Au total, il est possible de donner une dimension sociale affirmée à la relation bilatérale permettant de lutter contre la précarité, contre la partition socio-culturelle, contre le sentiment d'abandon ou de surexploitation de certains territoires qui nourrit les deux populismes : celui des contribuables comme celui des ayants droit. Ce faisant, l'on se situe au coeur de la volonté de l'exécutif français, qui entend favoriser la participation de la société civile et au coeur d'une aspiration importante et historique de la société italienne. Le grand juriste, ancien ministre et juge de la cour constitutionnelle Sabino Cassese écrit ainsi qu'il y a en Italie une aspiration à la vie associative qui détermine l'espace d'autonomie de la société civile même pour concourir à la volonté étatique. Mais dans le même temps, il explique qu'il y a, dans les invariants du système italien, une rupture de plus en plus prononcée entre pays réel et pays légal lié à un constitutionnalisme faible.
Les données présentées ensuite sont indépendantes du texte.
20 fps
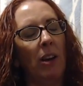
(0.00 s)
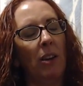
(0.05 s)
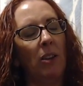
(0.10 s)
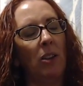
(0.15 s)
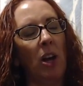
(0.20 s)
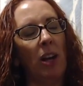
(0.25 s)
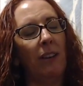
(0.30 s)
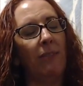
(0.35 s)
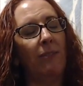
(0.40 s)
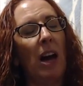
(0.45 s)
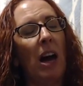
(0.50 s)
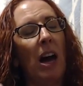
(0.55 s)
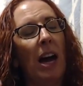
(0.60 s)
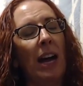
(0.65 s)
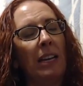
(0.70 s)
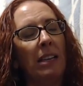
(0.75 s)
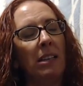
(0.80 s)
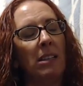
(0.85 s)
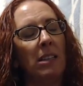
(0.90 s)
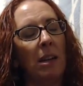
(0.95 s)
a lot of
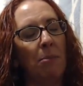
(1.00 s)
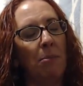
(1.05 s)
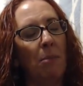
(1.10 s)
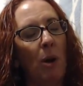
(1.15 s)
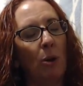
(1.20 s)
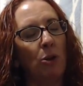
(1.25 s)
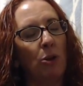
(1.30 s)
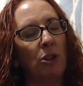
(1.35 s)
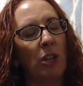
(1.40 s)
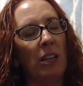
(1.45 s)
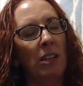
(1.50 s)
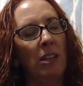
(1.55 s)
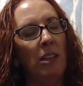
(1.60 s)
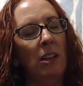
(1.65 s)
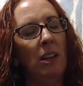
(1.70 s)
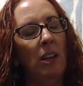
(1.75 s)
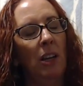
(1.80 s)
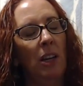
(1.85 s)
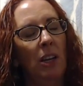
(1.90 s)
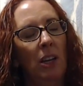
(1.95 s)
heightened
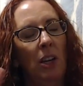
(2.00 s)
emotion,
Les six membres du Groupe du Quirinal dont nous faisons partie, le trinôme français et le trinôme italien (les anciens ministres Franco Bassanini, Paola Severino et le haut fonctionnaire européen Marco Piantini) veulent inscrire leur travail dans une double logique : sur la base de principes généraux qui font du bilatéral un instrument de renforcement de l'Europe, d'une Europe attractive qui concilie les impératifs de compétitivité de la vie économique et le social notamment autour de la formation et de la jeunesse, nous travaillons dans une optique qui n'est pas exhaustive et n'entendons pas faire un traité sédimentaire juxtaposant tous les aspects. Nous identifions donc quelques secteurs clé de coopération que nous assortissons d'objectifs cibles concrets et précis réalisables et impliquant la société civile. Cette combinaison de principes, de secteurs et d'objectifs précis a déjà fait l'objet d'un premier rapport remis au Président de la République.
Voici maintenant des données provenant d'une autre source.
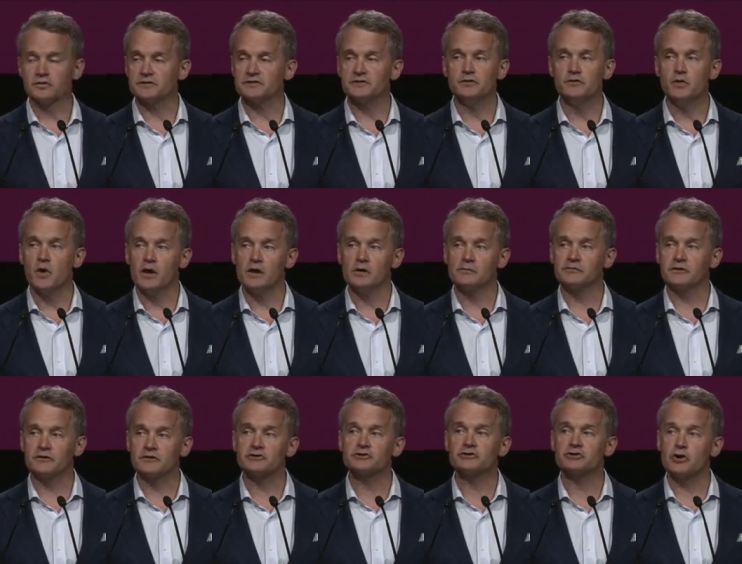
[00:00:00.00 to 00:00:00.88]
You helped us
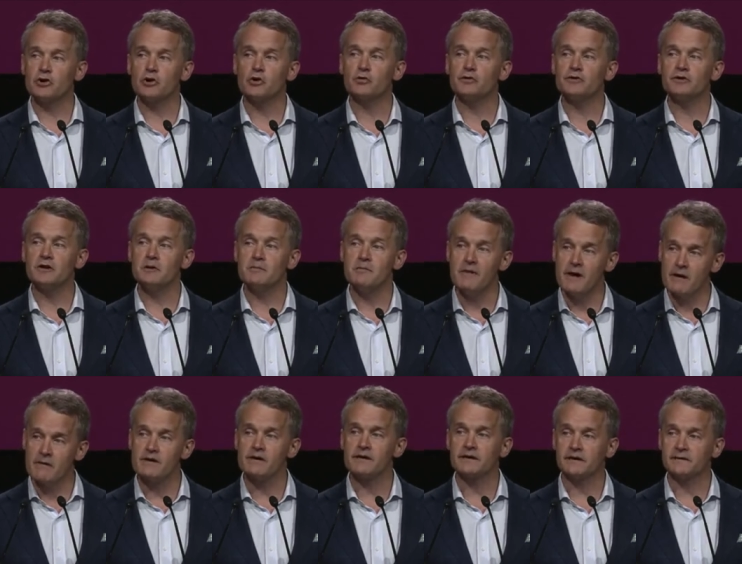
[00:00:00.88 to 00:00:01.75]
show the
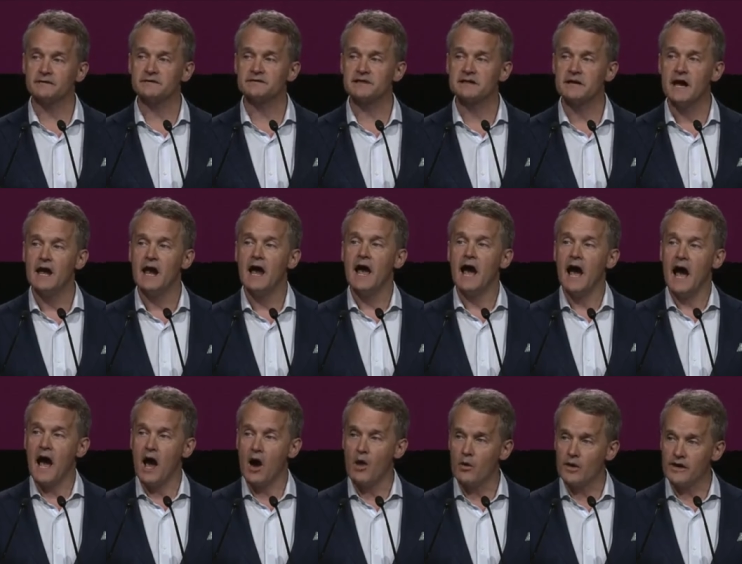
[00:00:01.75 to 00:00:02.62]
Americans
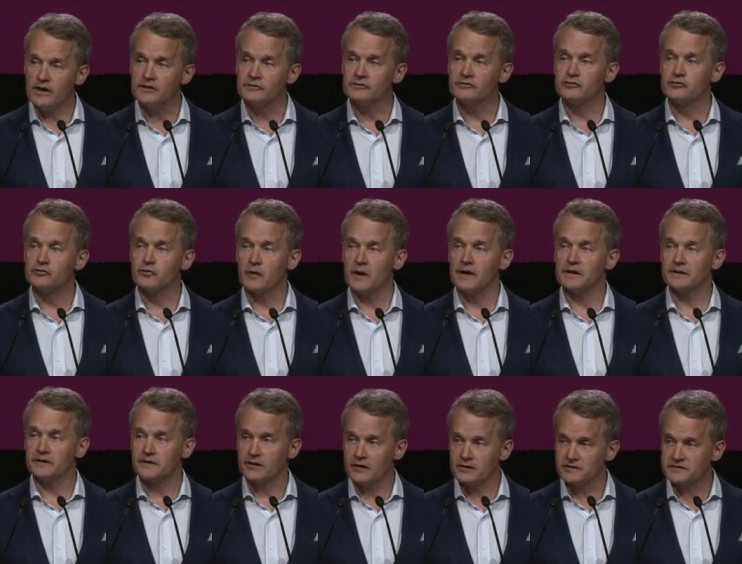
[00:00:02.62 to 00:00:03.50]
how integrated
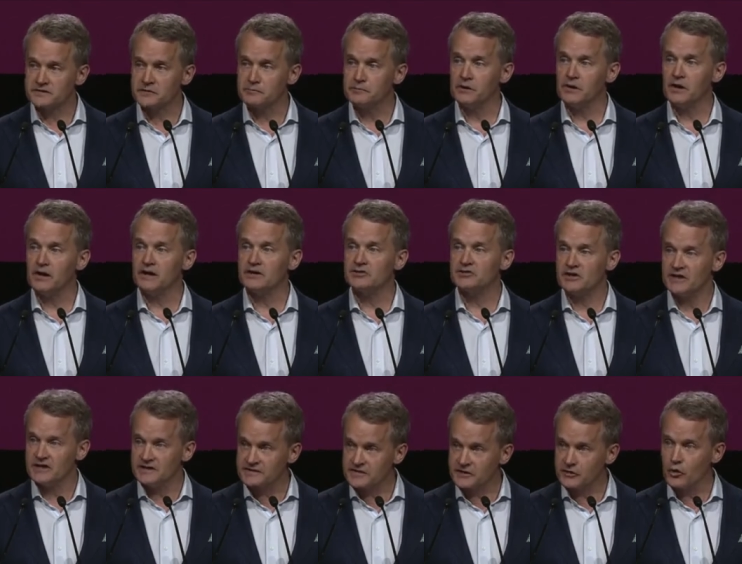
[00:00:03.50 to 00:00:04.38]
our supply
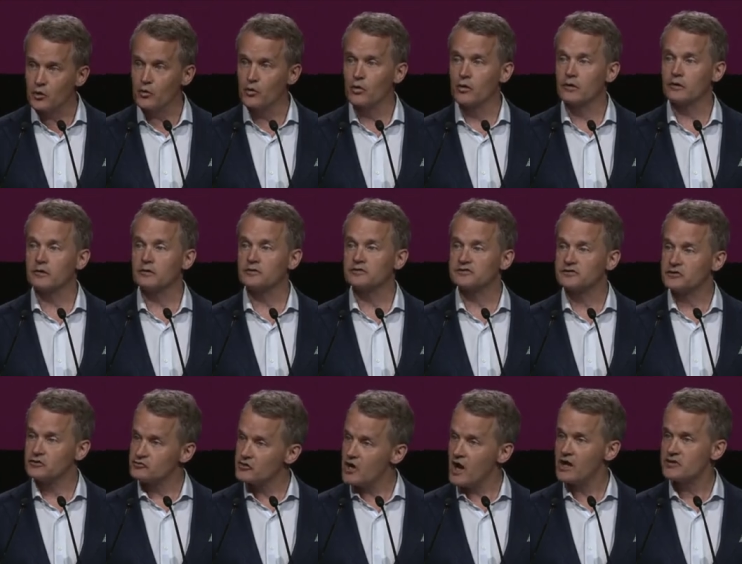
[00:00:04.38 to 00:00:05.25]
chains and our workers are,
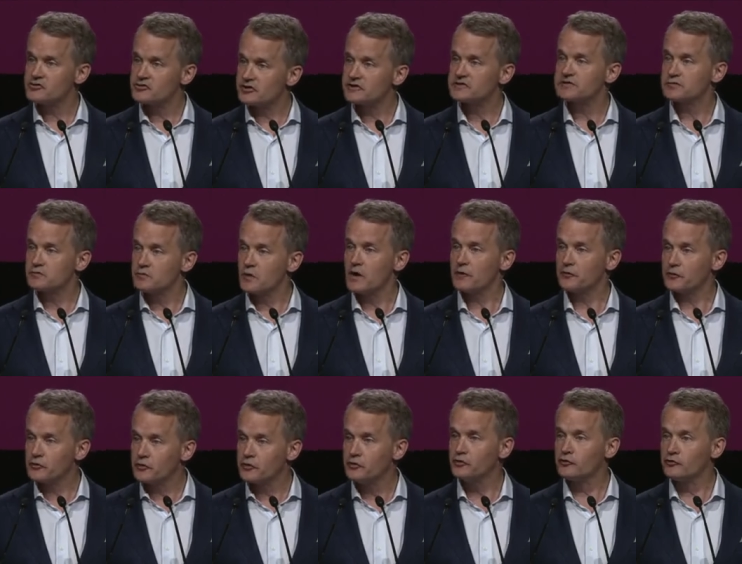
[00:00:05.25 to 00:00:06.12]
not just throughout the
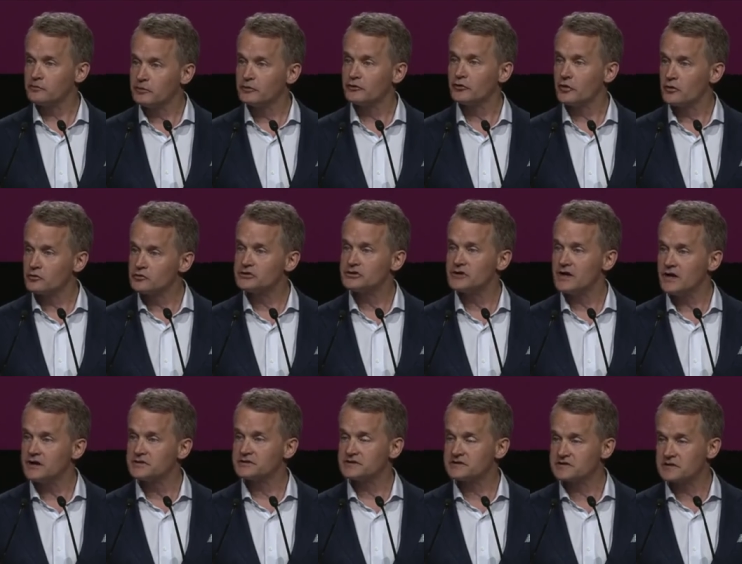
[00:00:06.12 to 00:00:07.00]
CUSMA
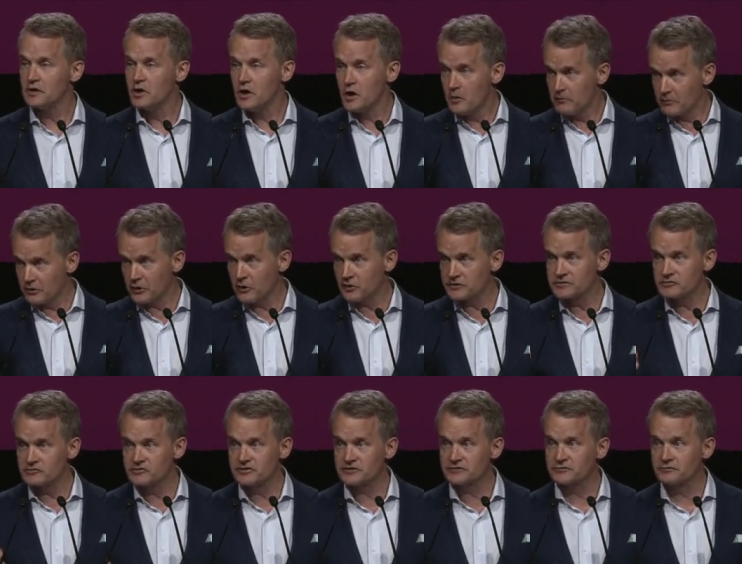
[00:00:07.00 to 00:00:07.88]
negotiations, but also
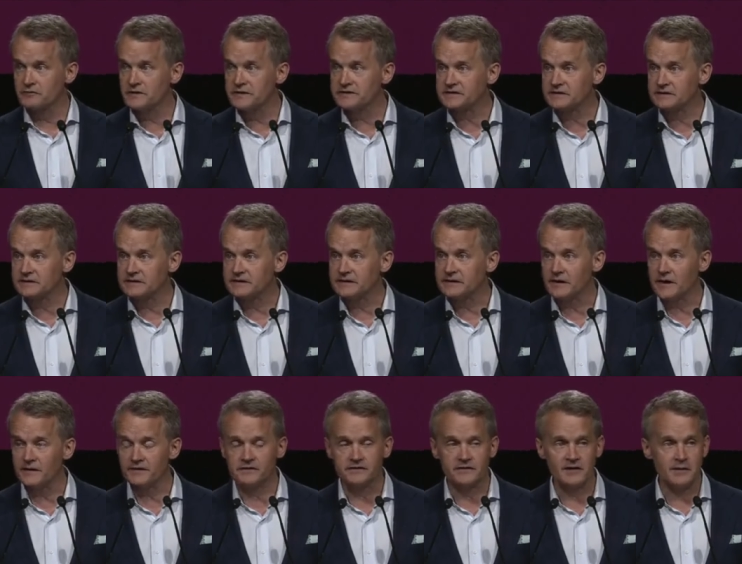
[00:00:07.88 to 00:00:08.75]
just recently on
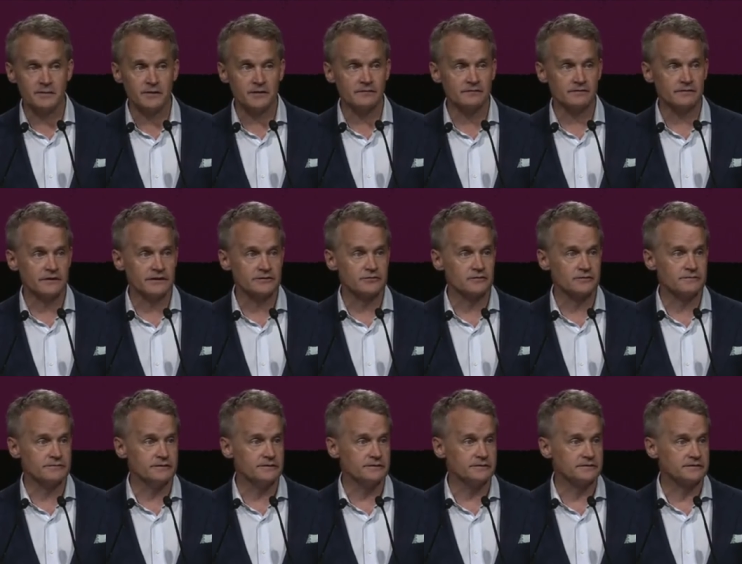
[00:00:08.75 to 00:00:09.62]
the topic of electric
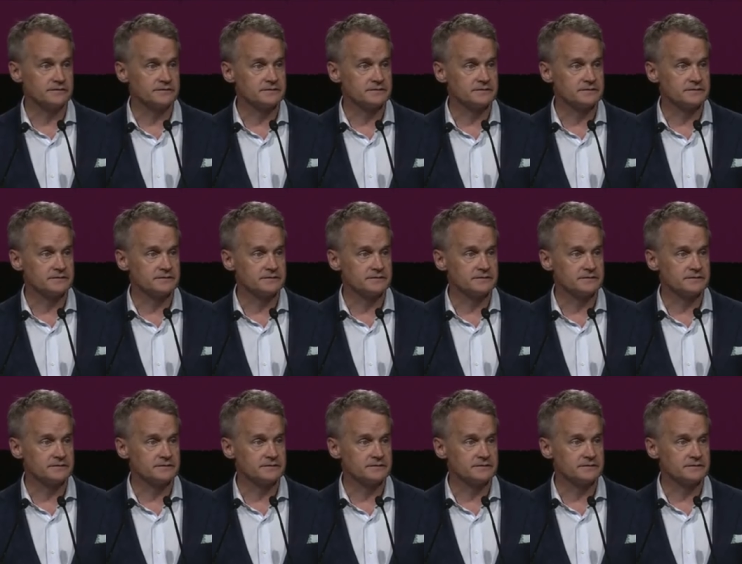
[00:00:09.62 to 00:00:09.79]
vehicles.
Ce rapport évoque, au titre des champs de coopération, le volet formation, éducation recherche qui privilégie l'apprentissage et les échanges linguistiques, la mobilité à tous les niveaux, la formation professionnelle (en adéquation avec la transformation de la voie professionnelle portée par le ministre Blanquer) et l'identification de parcours mémoriaux communs, ainsi que la formation d'un véritable espace culturel commun euroméditerranéen lié à l'accès facilité au patrimoine, à la formation artistique et patrimoniale commune, au partage audiovisuel et au développement de cultures de l'engagement citoyen et européen. Il porte également sur la croissance économique durable et équitable, la préservation de la qualité de la vie et l'inclusion sociale. Sans entrer dans le détail, on mesure la richesse des pistes franco-italiennes communes. Ces pistes ont vocation à croiser des pistes européennes. Les campus franco-italiens ou euroméditerranéens seront l'un des points d'ancrage des universités européennes lancées en septembre 2017 par le président de la République et portées par la ministre de l'enseignement supérieur, de la recherche et de l'innovation, Frédérique Vidal.

Bien évidemment ces pistes n'ont de sens que si elles sont confirmées par notre exécutif et par celui des Italiens. Je précise que notre réflexion est réfractaire aux réflexes nationalistes. À ce niveau, je n'ai pas vocation d'en dire plus.

La lettre de mission des deux présidents évoque le « futur Traité du Quirinal » du nom du siège de la présidence de la République italienne – ancien palais des papes et de la dynastie piémontaise. Or la situation italienne des deux derniers mois a confirmé la solidité institutionnelle autour du pouvoir réel du chef de l'État dont le septennat de M. Giorgio Napolitano avait en son temps déjà donné la preuve.